─── Records shown

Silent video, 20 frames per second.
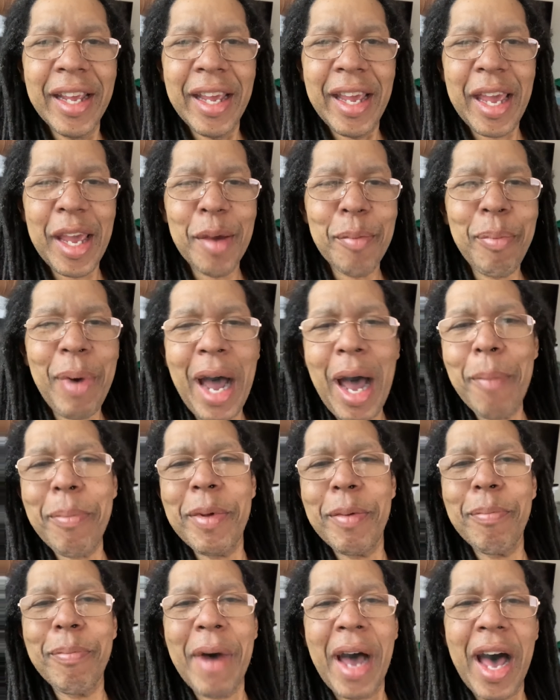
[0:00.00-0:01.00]
and
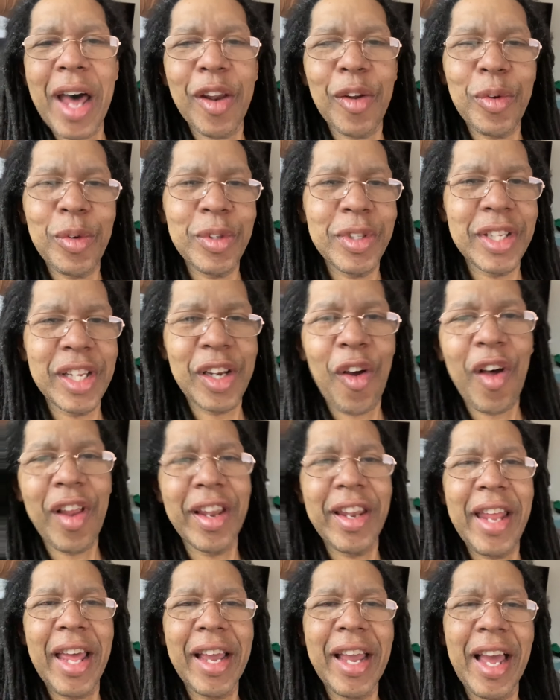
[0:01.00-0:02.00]
popping bottles and all
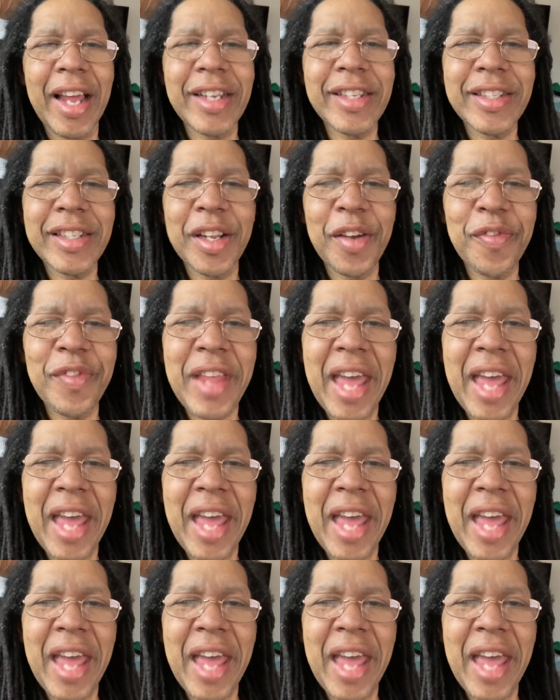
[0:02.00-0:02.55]
of that kind of stuff.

──────

Please print each record above again exactly, but omit any pictures.

Silent video, 20 frames per second.
[0:00.00-0:01.00]
and
[0:01.00-0:02.00]
popping bottles and all
[0:02.00-0:02.55]
of that kind of stuff.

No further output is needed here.